Immune checkpoint inhibitors have become an important tool for treating cancer, but a new review finds their use is associated with a higher risk of endocrine dysfunctions like thyroid imbalances.
According to the recent study, published in JAMA Oncology, the use of immunotherapy regimens in oncology is expected to grow as the FDA approves more agents and further trials yield additional evidence supporting their use. However, patients receiving these drugs have reported immune-related adverse events, including those affecting the endocrine system, such as hypo- or hyperthyroidism, hypohysitis, primary adrenal insufficiency, and insulin-deficient diabetes.
These endocrine dysfunctions can be dangerous and sometimes fatal, but the current study is the first to perform a review and meta-analysis of clinical trials in order to assess the risks and incidence rates of these events across different FDA-approved regimens in patients with advanced solid tumors.
The researchers included 38 clinical trials in their review. After excluding some patients not treated with immunotherapy, they were left with 71 cohorts of patients eligible for analysis. Their regimens were classified as monotherapy if they received 1 of the 6 FDA-approved agents (ipilimumab, nivolumab, pembrolizumab, atezolizumab, avelumab, or durvalumab) or as combination therapy for the 8 cohorts who had received nivolumab plus ipilimumab.
Overall, the researchers had adverse event data for 7551 patients, though not all studies reported certain events. They observed 472 cases of hypothyroidism among the 7551 patients, and found that patients receiving programmed cell death protein 1 (PD-1) inhibitors or the combination regimen were more likely to experience this event than those who received ipilimumab.

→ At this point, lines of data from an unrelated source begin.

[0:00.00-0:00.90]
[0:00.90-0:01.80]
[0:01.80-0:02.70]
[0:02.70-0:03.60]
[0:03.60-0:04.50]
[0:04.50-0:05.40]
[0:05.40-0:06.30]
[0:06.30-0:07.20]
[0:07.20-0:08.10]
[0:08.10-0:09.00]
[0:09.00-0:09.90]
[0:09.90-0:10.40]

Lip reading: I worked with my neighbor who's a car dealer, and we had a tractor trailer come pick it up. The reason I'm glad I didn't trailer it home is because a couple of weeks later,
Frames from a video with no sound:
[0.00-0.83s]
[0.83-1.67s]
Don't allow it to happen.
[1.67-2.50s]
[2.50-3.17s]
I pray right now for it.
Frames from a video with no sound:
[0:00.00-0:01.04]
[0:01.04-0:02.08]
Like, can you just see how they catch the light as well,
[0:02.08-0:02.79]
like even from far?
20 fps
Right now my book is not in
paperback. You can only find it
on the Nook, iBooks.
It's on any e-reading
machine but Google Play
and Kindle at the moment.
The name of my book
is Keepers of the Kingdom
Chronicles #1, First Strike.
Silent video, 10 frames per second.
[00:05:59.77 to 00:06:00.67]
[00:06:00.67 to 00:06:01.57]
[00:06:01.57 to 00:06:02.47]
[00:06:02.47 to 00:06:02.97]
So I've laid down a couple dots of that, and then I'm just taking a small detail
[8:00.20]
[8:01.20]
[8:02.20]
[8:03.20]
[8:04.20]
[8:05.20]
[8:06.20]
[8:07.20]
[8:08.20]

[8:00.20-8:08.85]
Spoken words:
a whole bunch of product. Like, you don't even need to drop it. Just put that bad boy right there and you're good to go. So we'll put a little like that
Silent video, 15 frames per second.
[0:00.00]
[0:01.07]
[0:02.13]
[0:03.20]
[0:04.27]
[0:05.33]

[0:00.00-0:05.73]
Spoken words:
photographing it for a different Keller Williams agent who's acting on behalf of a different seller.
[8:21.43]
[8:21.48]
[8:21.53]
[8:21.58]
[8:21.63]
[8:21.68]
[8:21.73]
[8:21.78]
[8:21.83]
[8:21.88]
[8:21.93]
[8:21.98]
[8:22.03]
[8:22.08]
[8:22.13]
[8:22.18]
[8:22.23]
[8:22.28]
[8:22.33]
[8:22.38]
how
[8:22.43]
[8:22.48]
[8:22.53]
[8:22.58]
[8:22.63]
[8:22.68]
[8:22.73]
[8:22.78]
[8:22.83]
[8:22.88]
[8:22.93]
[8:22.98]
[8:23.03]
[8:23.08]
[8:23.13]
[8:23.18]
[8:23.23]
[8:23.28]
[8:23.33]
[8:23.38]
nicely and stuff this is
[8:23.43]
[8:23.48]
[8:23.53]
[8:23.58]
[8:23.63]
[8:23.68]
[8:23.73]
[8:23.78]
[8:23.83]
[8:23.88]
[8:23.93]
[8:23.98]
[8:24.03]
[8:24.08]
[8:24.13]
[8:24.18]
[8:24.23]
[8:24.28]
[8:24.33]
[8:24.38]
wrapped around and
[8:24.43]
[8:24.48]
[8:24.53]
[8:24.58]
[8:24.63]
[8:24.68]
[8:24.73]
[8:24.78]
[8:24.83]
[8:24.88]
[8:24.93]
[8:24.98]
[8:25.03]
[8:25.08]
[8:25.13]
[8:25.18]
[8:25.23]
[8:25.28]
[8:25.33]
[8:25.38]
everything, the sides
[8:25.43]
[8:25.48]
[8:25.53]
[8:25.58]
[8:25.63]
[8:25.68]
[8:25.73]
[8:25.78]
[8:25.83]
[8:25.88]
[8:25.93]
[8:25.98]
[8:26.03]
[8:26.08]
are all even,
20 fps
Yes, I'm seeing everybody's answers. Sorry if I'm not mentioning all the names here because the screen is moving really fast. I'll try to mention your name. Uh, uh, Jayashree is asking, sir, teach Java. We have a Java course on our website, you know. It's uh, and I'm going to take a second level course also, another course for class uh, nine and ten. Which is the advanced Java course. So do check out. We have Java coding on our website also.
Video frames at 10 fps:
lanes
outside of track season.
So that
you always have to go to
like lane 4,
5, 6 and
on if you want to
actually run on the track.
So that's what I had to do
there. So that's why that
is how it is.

Hyperthyroidism was also significantly more common in patients treated with combination therapy. The risk of this event was higher with PD-1 inhibitors compared with programmed death ligand-1 (PD-L1) inhibitors. Within the PD-1 class, receiving pembrolizumab was associated with a higher rate of hyperthyroidism than nivolumab.
The risk of hypophysitis, an inflammation of the pituitary gland, was also higher in patients receiving combination therapy. Patients with advanced melanoma who were treated with PD-L1 inhibitors were much less likely to experience hypophysitis than those receiving ipilimumab, a cytotoxic T-lymphocyte-associated protein 4 (CTLA-4) inhibitor.
According to the study authors, a potential mechanism that could be responsible for the observed associations between immune checkpoint inhibitors and endocrine adverse events is “a destructive thyroiditis mediated by cytotoxic T cells against the thyroid gland.”
The variations in rates of these endocrine dysfunctions “suggest that the CTLA-4 and PD-1 or PD-L1 or PD-L2 axes have distinct importance in the maintenance of immune tolerance against the thyroid, pituitary, and adrenal glands,” the authors concluded.
“Based on our results, we do recommend monitoring of thyroid-stimulating hormone and free thyroxine levels before each ICI [immune checkpoint inhibitor] infusion for at least the first 5 cycles of therapy.”